Ninym soupira de soulagement, mais elle ne put s’empêcher de remarquer le froncement de sourcils de Levan à la mention du nom de Wein.
« Maître Levan, s’est-il passé quelque chose entre vous et son Altesse ? »
« … »
Son silence était révélateur. La rencontre avec Caldmellia s’était terminée sans incident apparent, mais Wein et Levan étaient apparemment en désaccord par la suite. Malgré cela, Ninym était restée positive.
« Maître Levan, parlons ensemble au prince Wein.

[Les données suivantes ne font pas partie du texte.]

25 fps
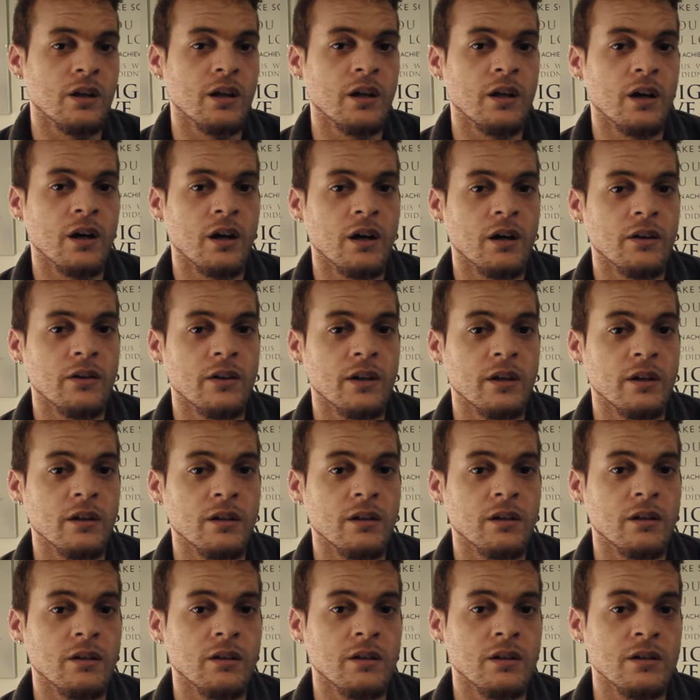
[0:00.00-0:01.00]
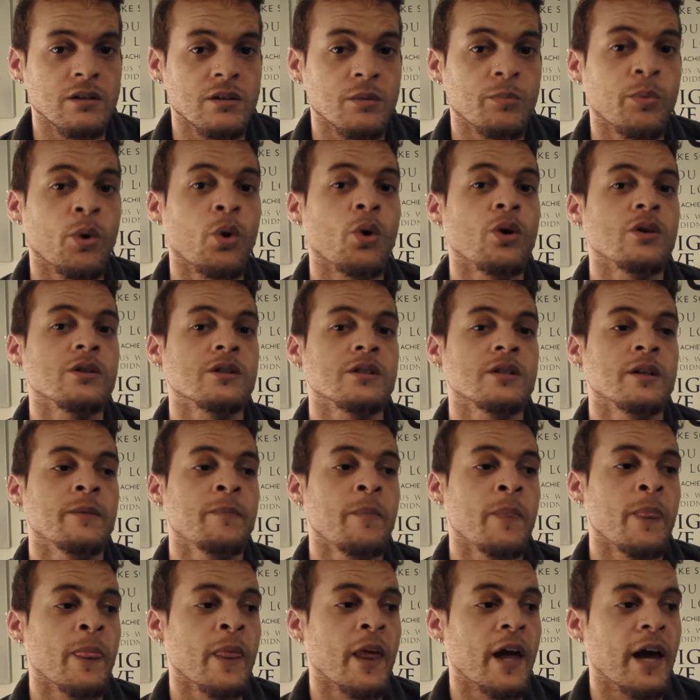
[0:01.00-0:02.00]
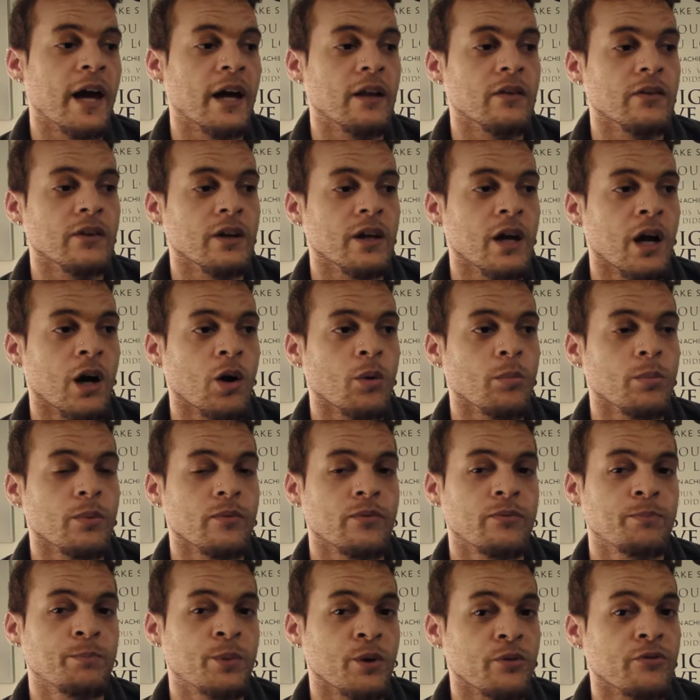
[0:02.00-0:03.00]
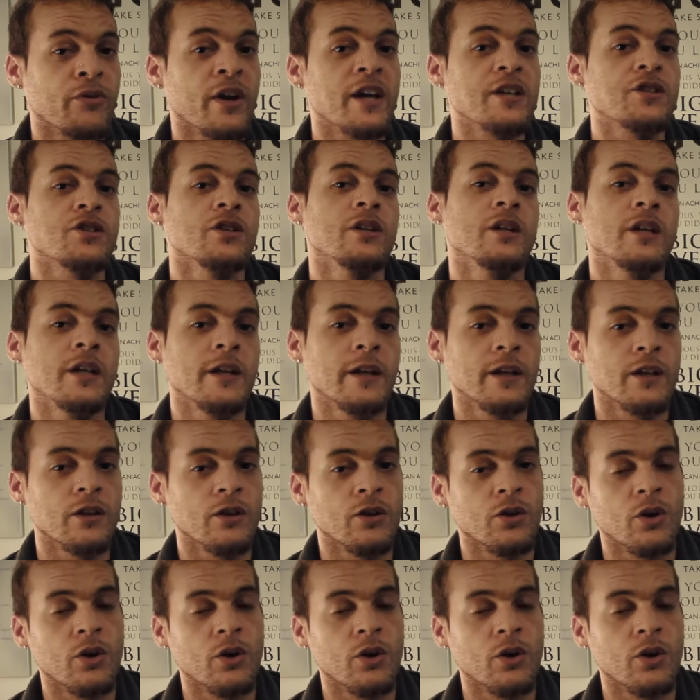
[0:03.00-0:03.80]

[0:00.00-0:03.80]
the support and the help professionally.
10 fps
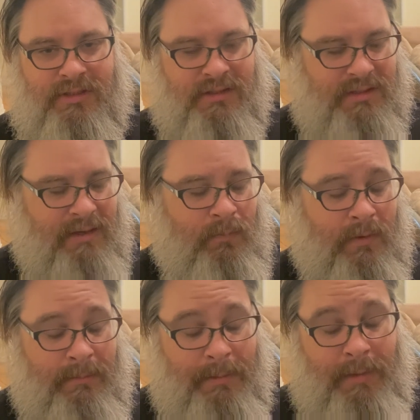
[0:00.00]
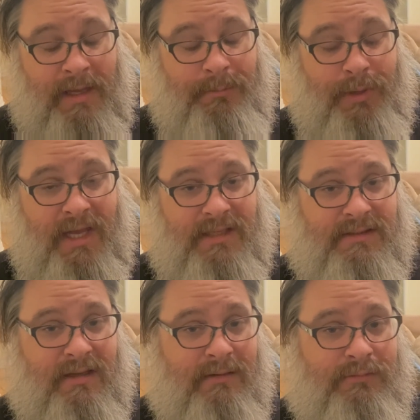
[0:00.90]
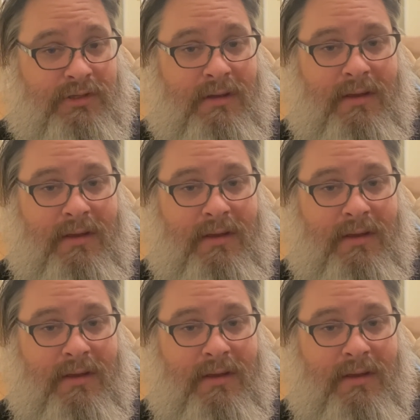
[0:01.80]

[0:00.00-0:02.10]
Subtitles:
That's like one of my main pastimes,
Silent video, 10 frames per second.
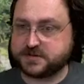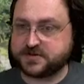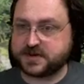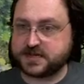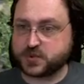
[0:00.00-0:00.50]

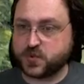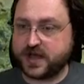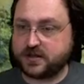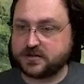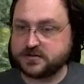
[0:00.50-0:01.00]
ability as
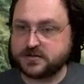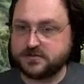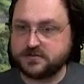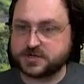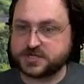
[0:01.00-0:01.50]
well,
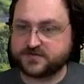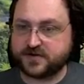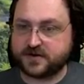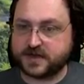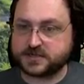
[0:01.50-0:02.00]
which is
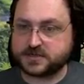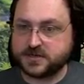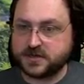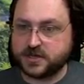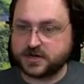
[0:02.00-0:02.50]
very nice.
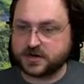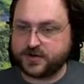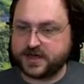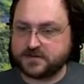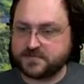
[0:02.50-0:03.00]
You're going to
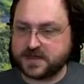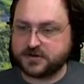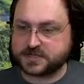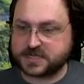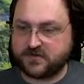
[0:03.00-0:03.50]
go ahead and mend
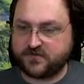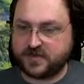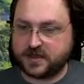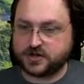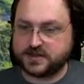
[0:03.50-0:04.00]
yourself
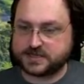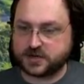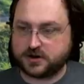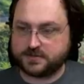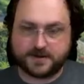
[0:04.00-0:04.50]
into this
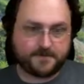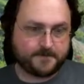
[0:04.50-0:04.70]
army.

Je suis sûre qu’une solution se présentera d’elle-même si nous sommes tout à fait honnêtes. »
Ses paroles étaient pleines d’assurance et d’optimisme. Même le plus ignorant des étrangers aurait reconnu que son approche était la meilleure. Mais Levan secoua la tête.
« Ce ne sera pas nécessaire. Au contraire, c’est impossible. »
« Qu’est-ce que tu veux dire ? »
Un pressentiment inébranlable menaça de submerger Ninym lorsqu’elle vit Levan vaciller. L’homme se força à croiser son regard.
« Le prince Wein est mort il y a quelques instants. »
+++
« … Quoi ? »
Ninym n’avait pas traité un seul mot.
« Quoi ? Mort ? »
« Pour être plus précis, je l’ai tué. »
Levan avait tué Wein.
Il fallut plusieurs secondes à Ninym pour assimiler ce simple aveu. Son sang se glaça et elle se mit à trembler violemment.
« Tu mens. N’est-ce pas, Maître Levan ? »
« Je ne mens pas. »
Il avait rejeté catégoriquement sa dénégation désespérée et étouffée.
« Alors il doit s’agir d’une blague ou d’une erreur. »
« Est-ce que ça me ressemble ? »
« Ngh... Ah… »
Elle ne pouvait pas argumenter.
Comme l’avait dit Levan, il ne mentirait jamais ni ne ferait une blague d’aussi mauvais goût, et il ne se tromperait pas si terriblement sur la réalité.
Cela signifie-t-il qu’il avait vraiment tué Wein ?
« Pour le bien du plus grand souhait des Flahms, je devais écarter rapidement toute menace. Et Ninym — Non, descendante du grand fondateur. Désormais, tu seras notre symbole. »
Les paroles de Levan semblaient irréelles, mais elles avaient néanmoins ancré Ninym sur place. Elle comprenait seulement que ce n’était pas la voie qu’elle avait choisie.
+++
Les générations futures appelleront cette époque « la Grande Guerre des rois ».
Alors que la nouvelle de la mort de Wein Salema Arbalest se répandait comme une traînée de poudre, le continent connut ses jours les plus sombres.